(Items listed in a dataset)
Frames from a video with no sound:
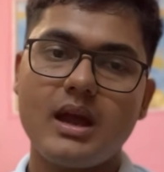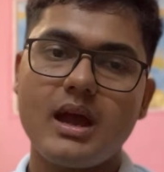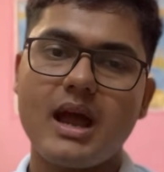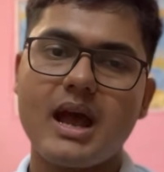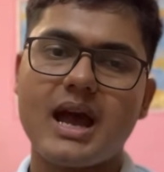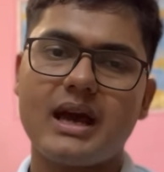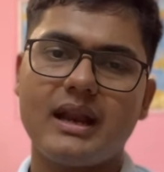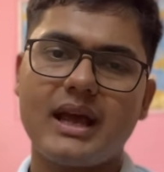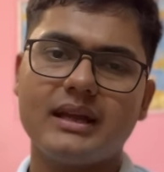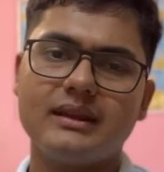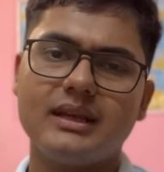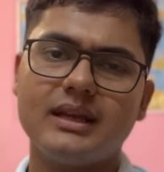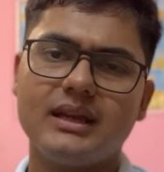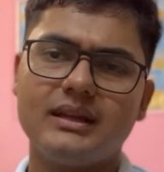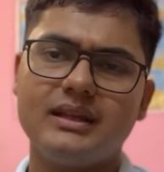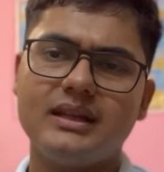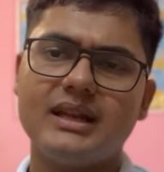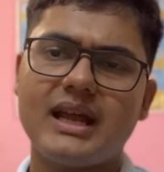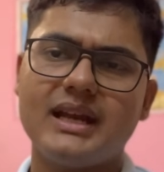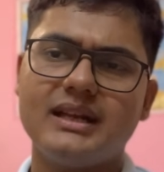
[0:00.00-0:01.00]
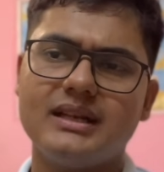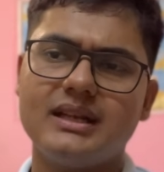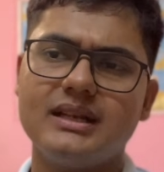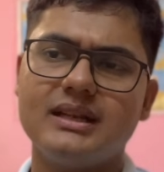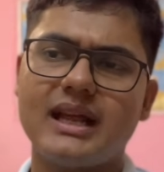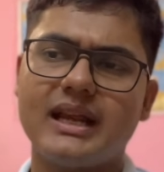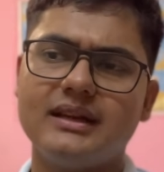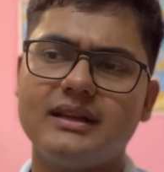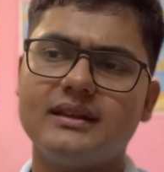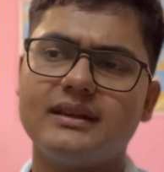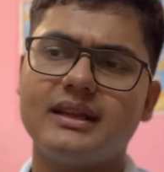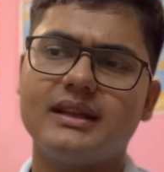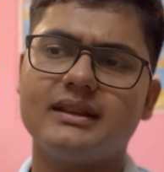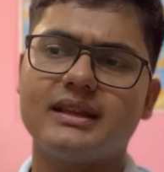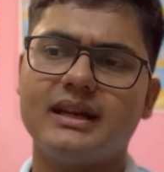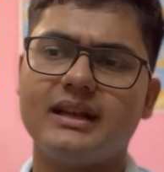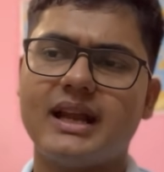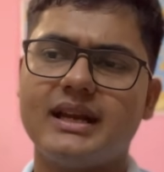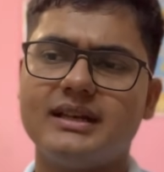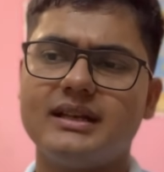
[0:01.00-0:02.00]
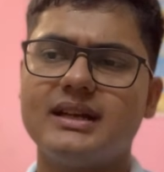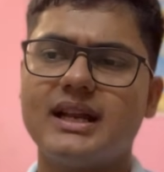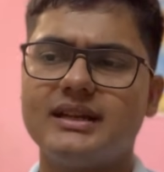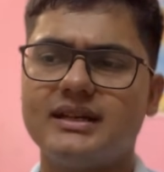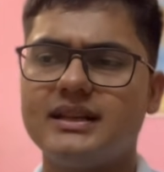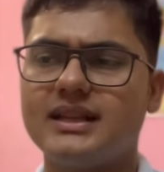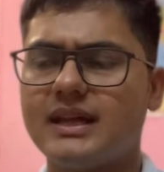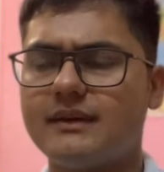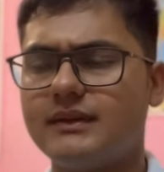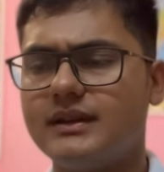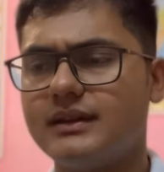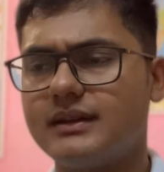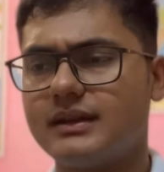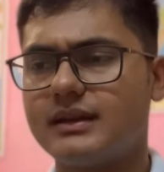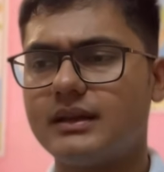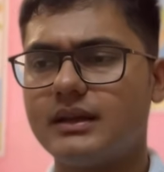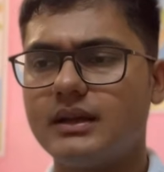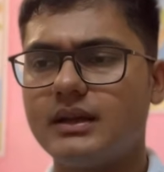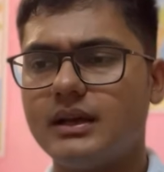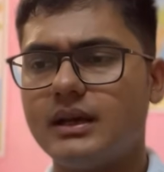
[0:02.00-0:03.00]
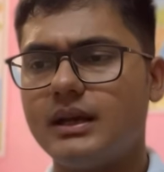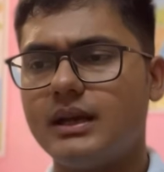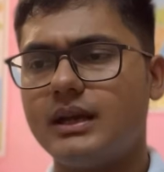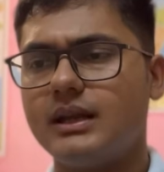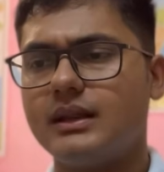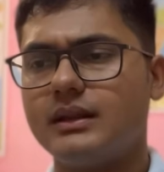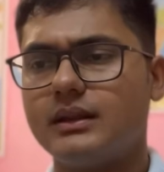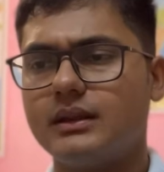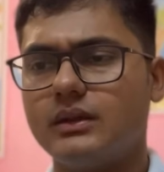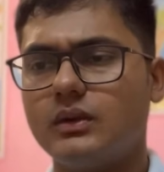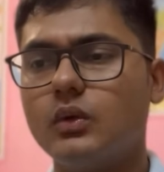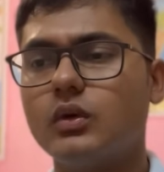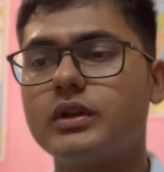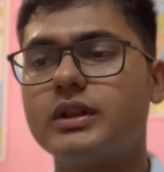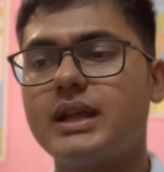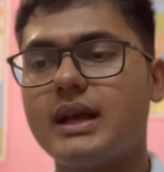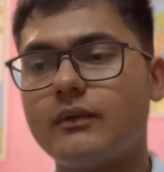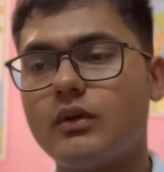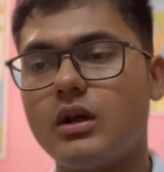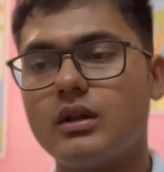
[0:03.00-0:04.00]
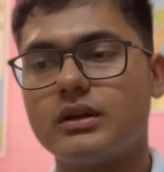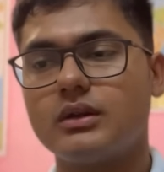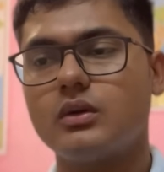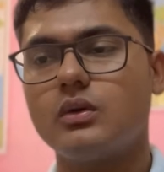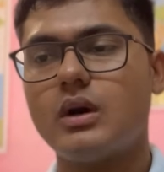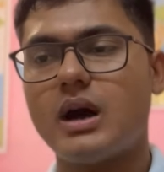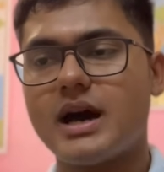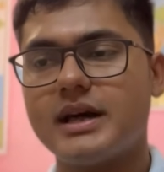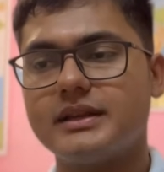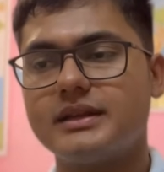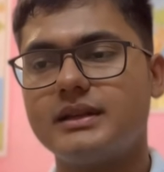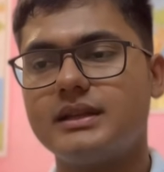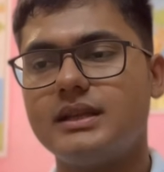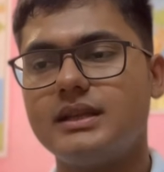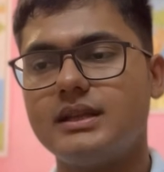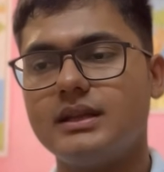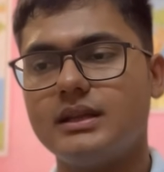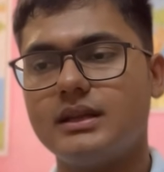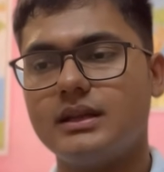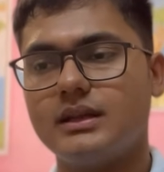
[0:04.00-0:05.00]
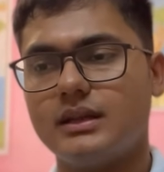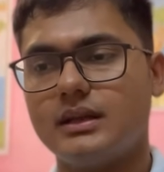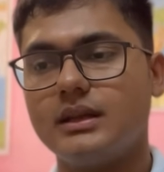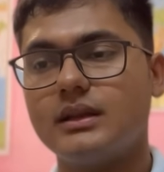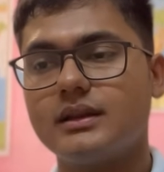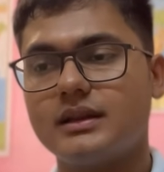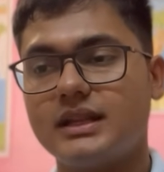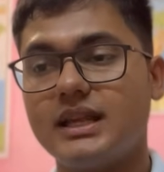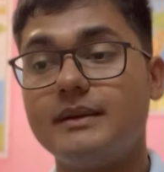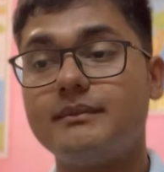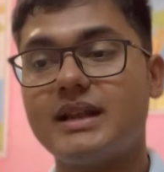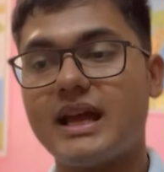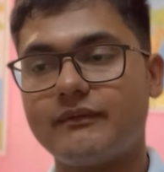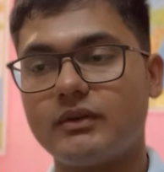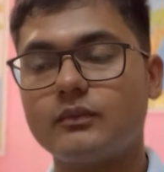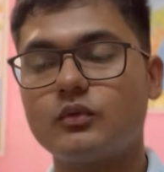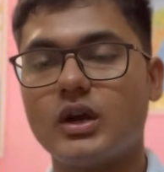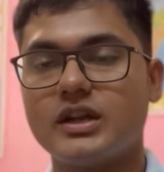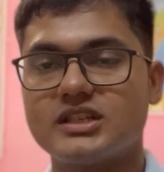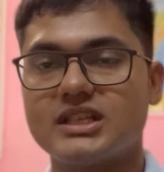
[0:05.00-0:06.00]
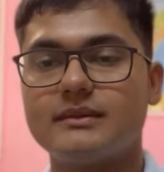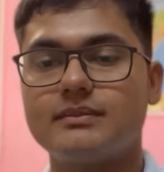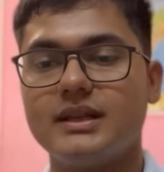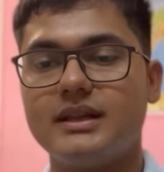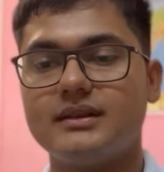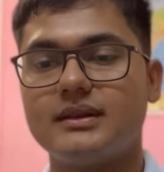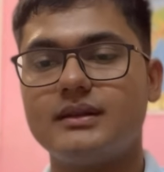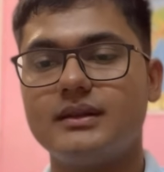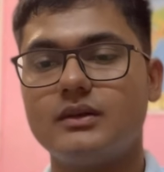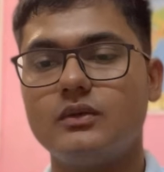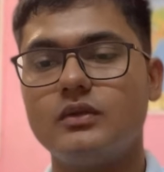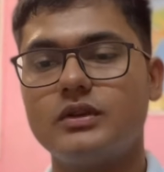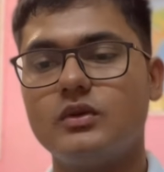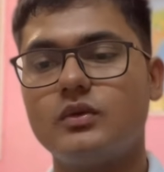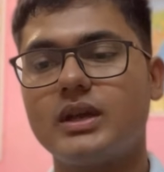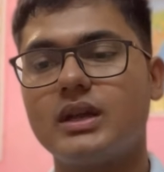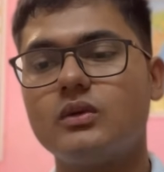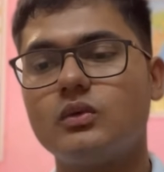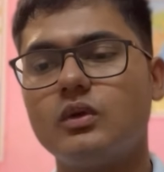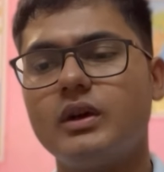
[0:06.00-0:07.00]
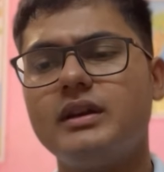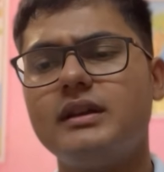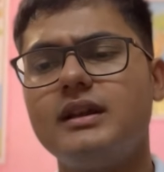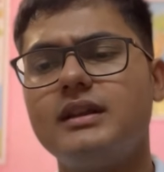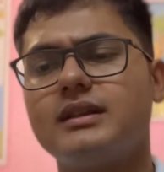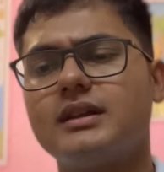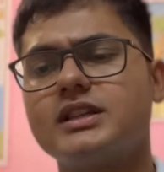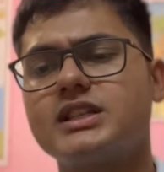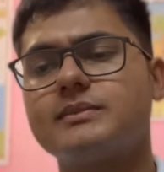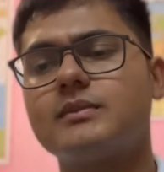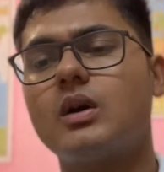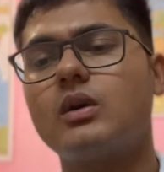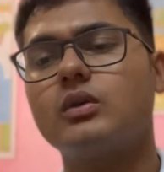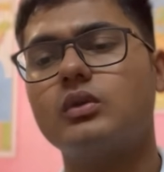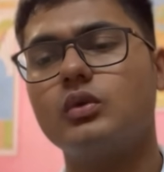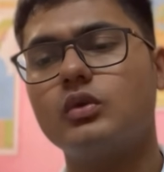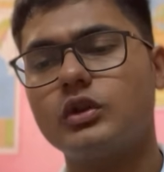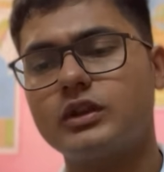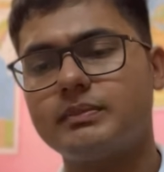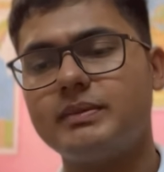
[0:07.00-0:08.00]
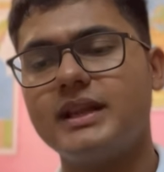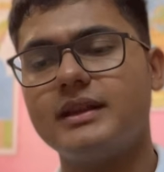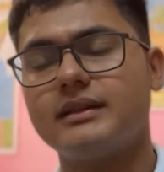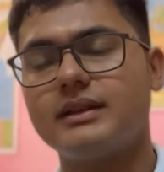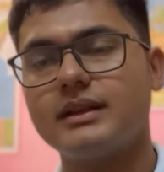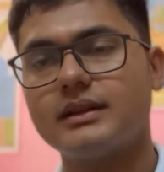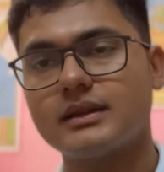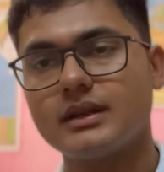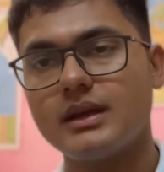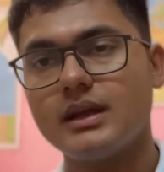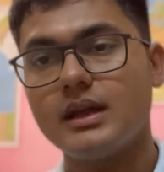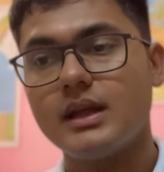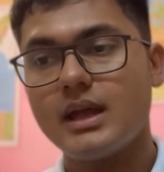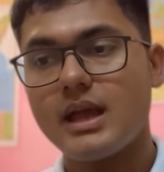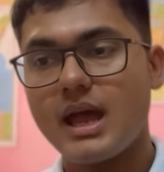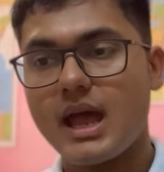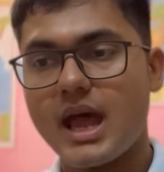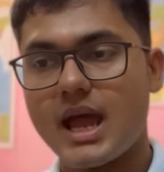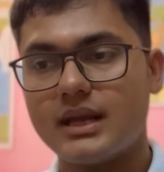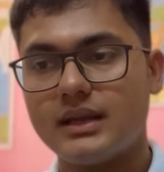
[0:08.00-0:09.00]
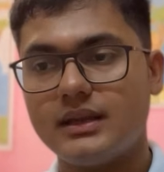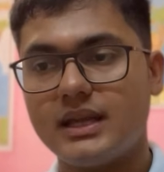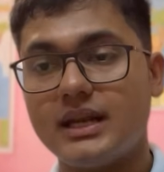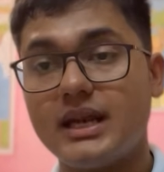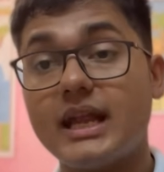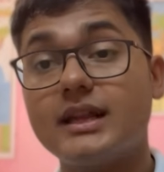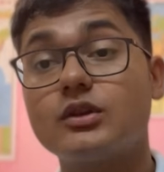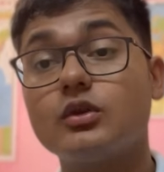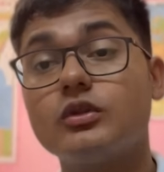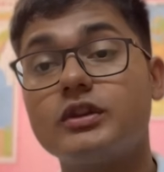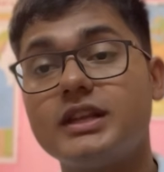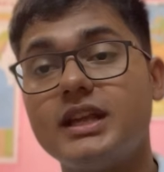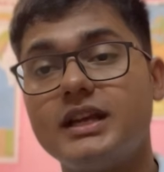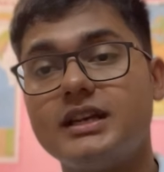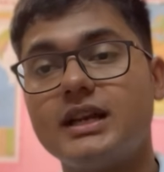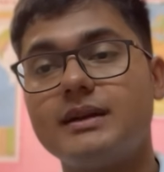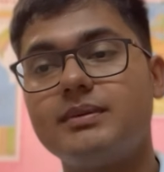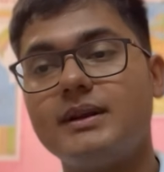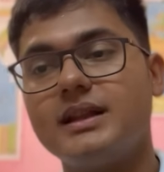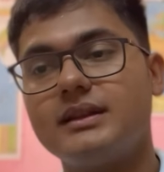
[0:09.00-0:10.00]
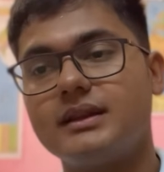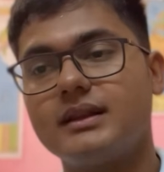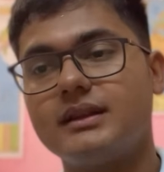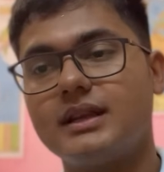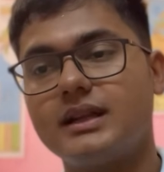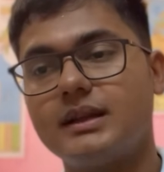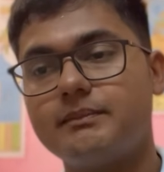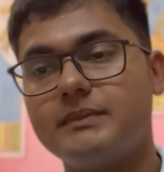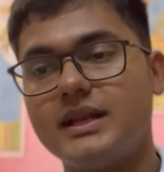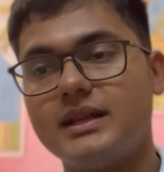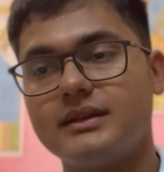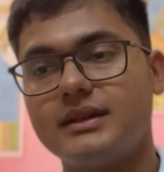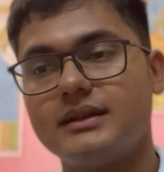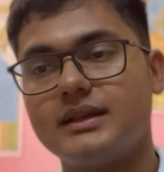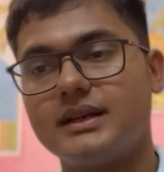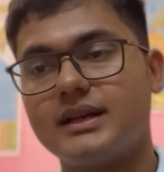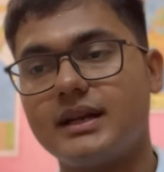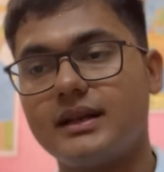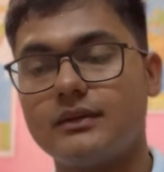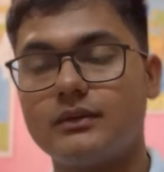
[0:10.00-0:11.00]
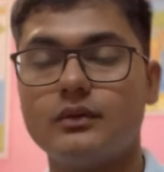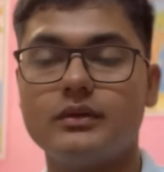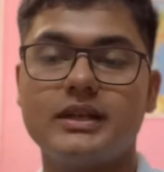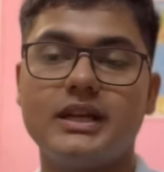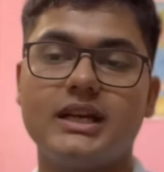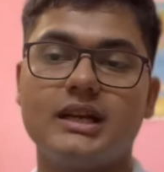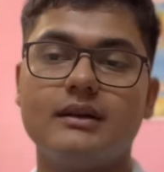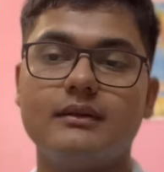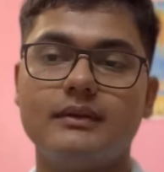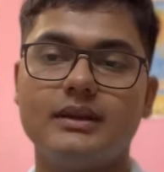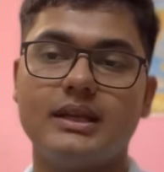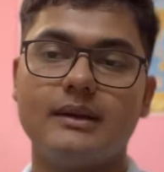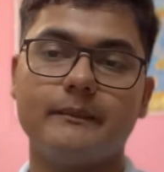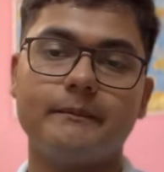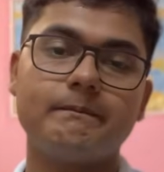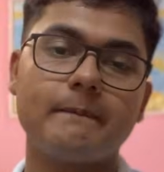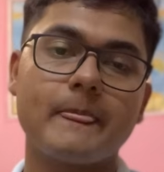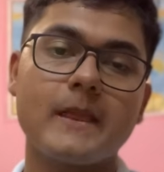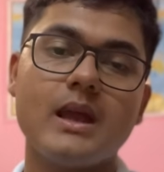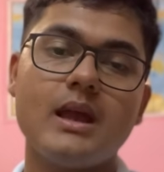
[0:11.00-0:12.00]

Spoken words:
And I think in the 1996 and 1997s, in those they have also asked the same type of question, places in news. You can go and research about those places and then associated places, that are places that are associated with them.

ASSIGNMENT: None of the pictures should appear; repeat the records exactly otherwise.

OUTPUT OF THE EXERCISE:
Frames from a video with no sound:
[0:00.00-0:01.00]
[0:01.00-0:02.00]
[0:02.00-0:03.00]
[0:03.00-0:04.00]
[0:04.00-0:05.00]
[0:05.00-0:06.00]
[0:06.00-0:07.00]
[0:07.00-0:08.00]
[0:08.00-0:09.00]
[0:09.00-0:10.00]
[0:10.00-0:11.00]
[0:11.00-0:12.00]

Spoken words:
And I think in the 1996 and 1997s, in those they have also asked the same type of question, places in news. You can go and research about those places and then associated places, that are places that are associated with them.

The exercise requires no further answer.